One night, Hippolyta encounters Artemis; after Hippolyta declares her wish to become an Amazon, Artemis informs her when the female warriors will strike next in exchange for Antiope's horse. Following Artemis' instructions, Hippolyta reunites with the Amazons and tells them her wish; after some deliberation, the queens of the six tribes agree and Hippolyta becomes the seventh Amazon queen, her own tribe worshipping all six creator goddesses and made up of the women the Amazons rescue and bring back to their secret hideout to become honorary sisters.

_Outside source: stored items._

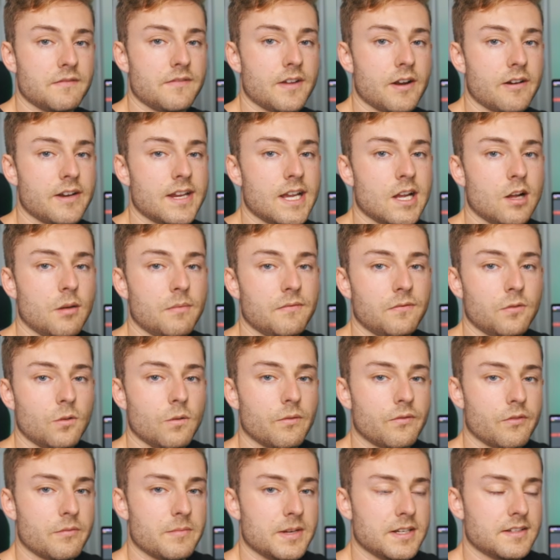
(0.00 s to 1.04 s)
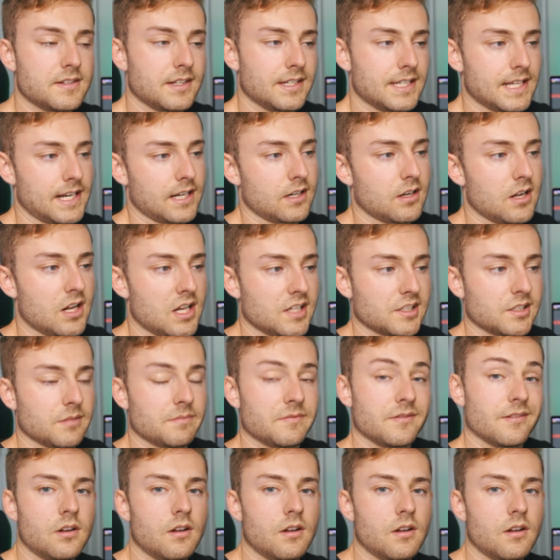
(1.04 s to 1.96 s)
very helpful for me to get a concept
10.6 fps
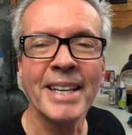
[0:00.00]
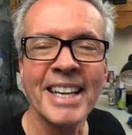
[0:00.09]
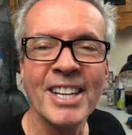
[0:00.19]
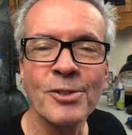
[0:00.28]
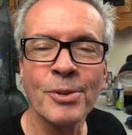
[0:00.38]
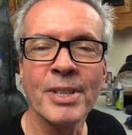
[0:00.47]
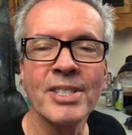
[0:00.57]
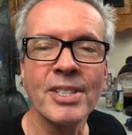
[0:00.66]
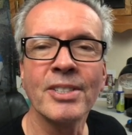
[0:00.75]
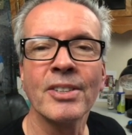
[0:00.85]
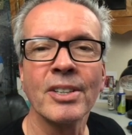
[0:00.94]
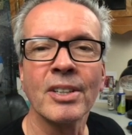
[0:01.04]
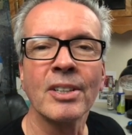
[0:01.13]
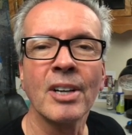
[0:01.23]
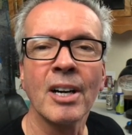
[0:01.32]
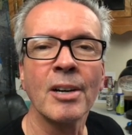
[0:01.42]
entries into the
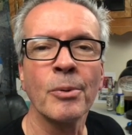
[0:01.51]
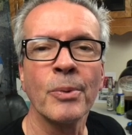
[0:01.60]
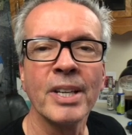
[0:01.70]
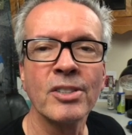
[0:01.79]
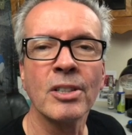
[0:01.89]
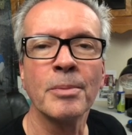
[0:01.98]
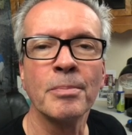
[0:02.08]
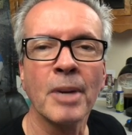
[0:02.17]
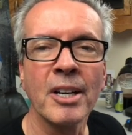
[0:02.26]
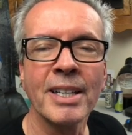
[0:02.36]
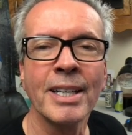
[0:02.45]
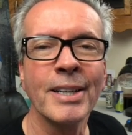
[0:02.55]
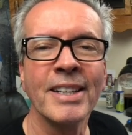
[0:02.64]
car rental market,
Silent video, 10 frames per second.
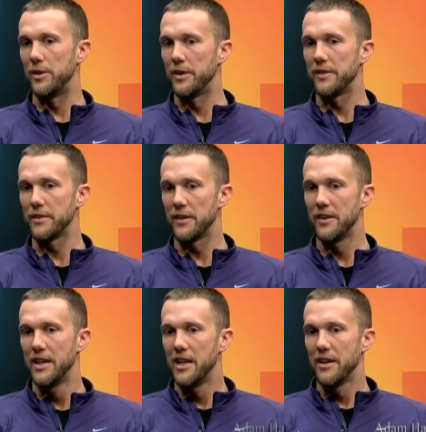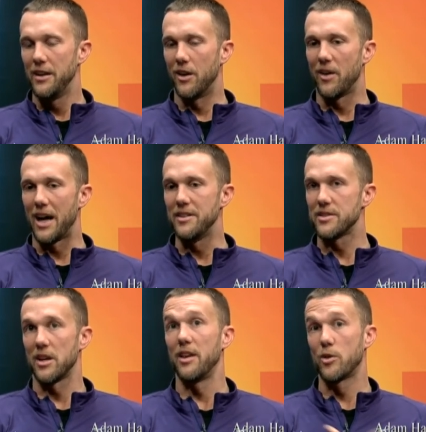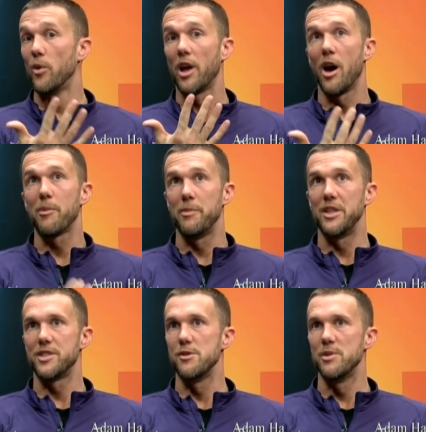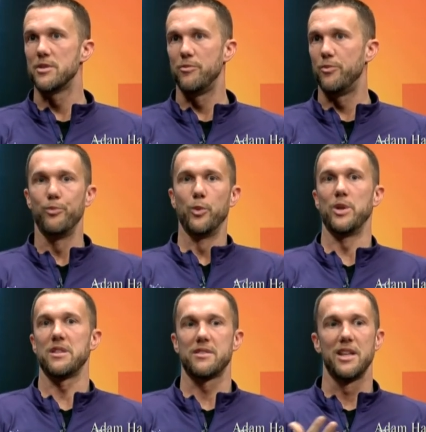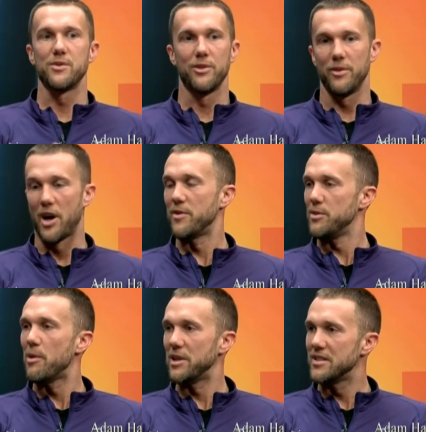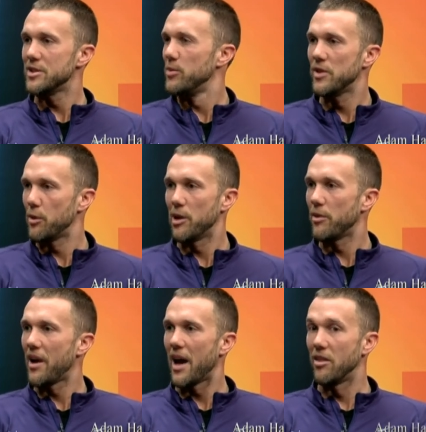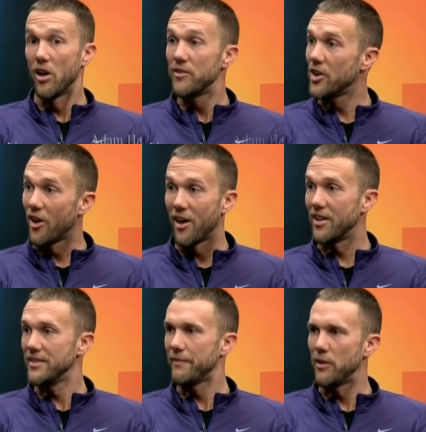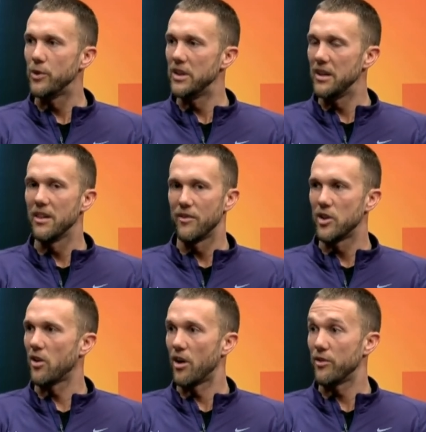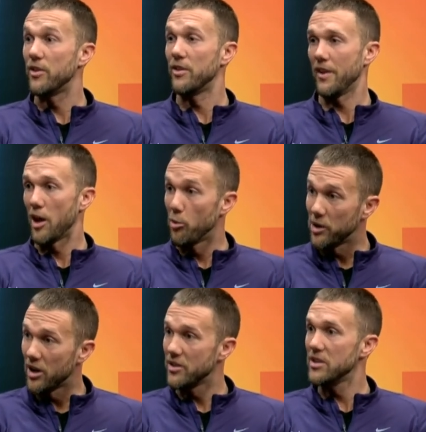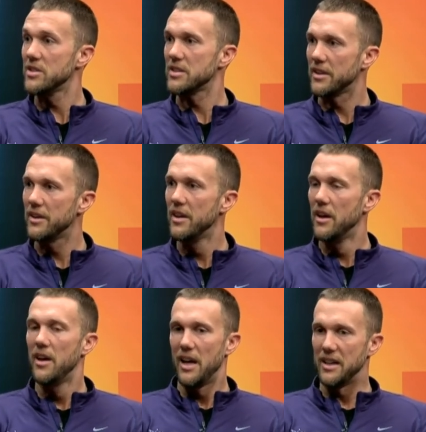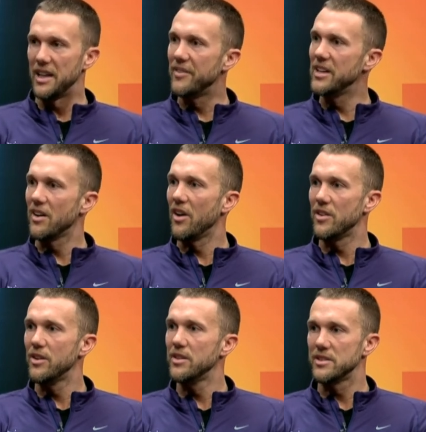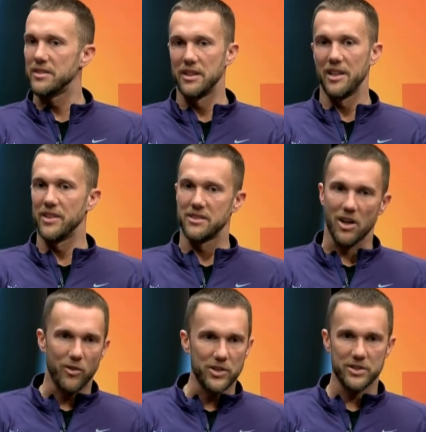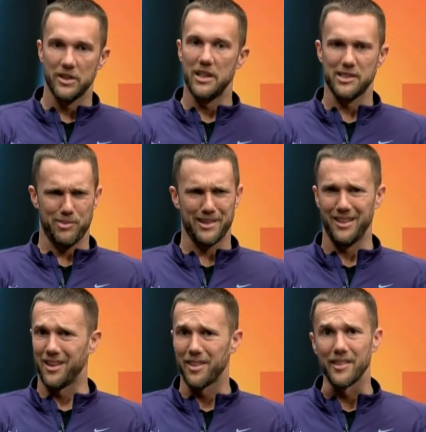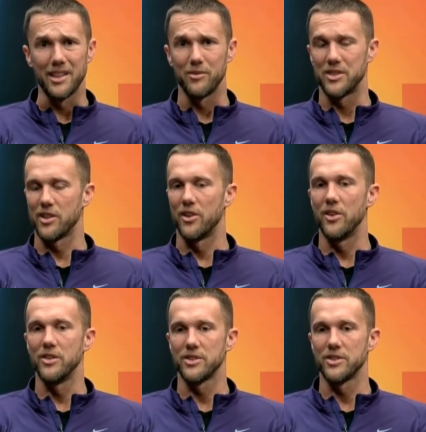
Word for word: And, uh, you know, I just, as growing up, I mean, she would, would in the sense, was obviously my big sister was like a big, I loved her heart. I really yeah. loved her heart for helping others and, yeah. and giving to others and giving selflessly, expecting nothing in return.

To keep their existence a secret from the male gods, especially Zeus, the Amazons hide during the day and only go on their missions at night when Artemis can watch over them. But as just Hera had warned, however, a young Amazon named Tarpeia enters Apollo's temple during the day and kills a murdered trafficker's son while he is praying to the sun god.

Now aware of the Amazons' existence, the gods send an all-male army to annihilate the warrior women as Hera commands her spy to warn the goddesses.

=== Book Three ===
With the Amazons' existence no longer a secret, Demeter calls out Hera for not bothering to help the female warriors, whose creation was the Olympian Queen's own idea.

Back on Earth, the Amazons battle against the gods and their male soldiers. The Amazons even slay Zeus' son Heracles, who had tried to fight them in one of his infamous labors, prompting his father to angrily lash out at Hera.

Hippolyta merges all seven Amazon tribes into one group and leads as their sole Queen. Despite their bravery and skills, however, the Amazons are no match for their male enemies and suffer many losses. When Artemis sends down Antiope's horse, Hippolyta rides it to Olympus where she strikes a deal with Zeus: the Amazons' lives in exchange for their freedom. Except for Tarpeia, all the Amazons, dead and living, are given long lives yet are forever imprisoned on Themyscira, an island where are they allowed to do as they please while under the sun god's watch; once a month, Artemis is allowed temporary guardianship of the warriors she had helped create.

Grieving over depriving her sisters their freedom, Hippolyta solemnly forms a baby girl from the clay sand on the island's beach before walking off into the sea with the intent of drowning herself. Hera, Artemis, and the five other goddesses soon arrive and bring the clay baby to life by using the soul of the very child Hippolyta was ordered to abandon.

Submerged under the sea, Hippolyta hears the newborn baby's cries. Rushing back to take care of the child, Hippolyta finds the drachma and realizes it's the baby girl who she originally raced to rescue. She contemplates what to name this child as the name "Diana" is shown carved on the beach sand behind her. From Mount Olympus, the seven goddesses look proudly upon their champion and her new daughter.

== Publication ==
=== Development ===
The series was first announced as part of DC Comics new Black Label imprint in 2018, with Kelly Sue DeConnick writing and Phil Jimenez on art duties. Speaking in a podcast interview, DeConnick stated part of her desire for the series was to tell a "Homerian epic" with a woman at the center of it. Her interest also came from her dissatisfaction with the portrayal of the Amazons in the 2017 Wonder Woman movie.

=== Issues ===

| Issue | Publication date | Comicscore Index | Ref. |
|---|---|---|---|
| #1 | November 30, 2021 | 94 |  |
| #2 | April 5, 2022 | 92 |  |
| #3 | December 27, 2022 | 85 |  |

== Reception ==
The series received widespread critical acclaim, with the first issue receiving the Will Eisner Comic Industry Award for Best Single Issue in 2022 and Phil Jimenez winning Best Penciller/Inker. The later completed collection would win the Eisner Award for Best Graphic Novel (Reprint) in 2024 and be nominated for a 2024 Hugo Award for Best Graphic Novel or Comic.

Kelly Thompson would cite Historia as a major influence on her Absolute Wonder Woman series. James Gunn, one of the co-heads of DC Studios, called the book a "breathtaking work of sequential art".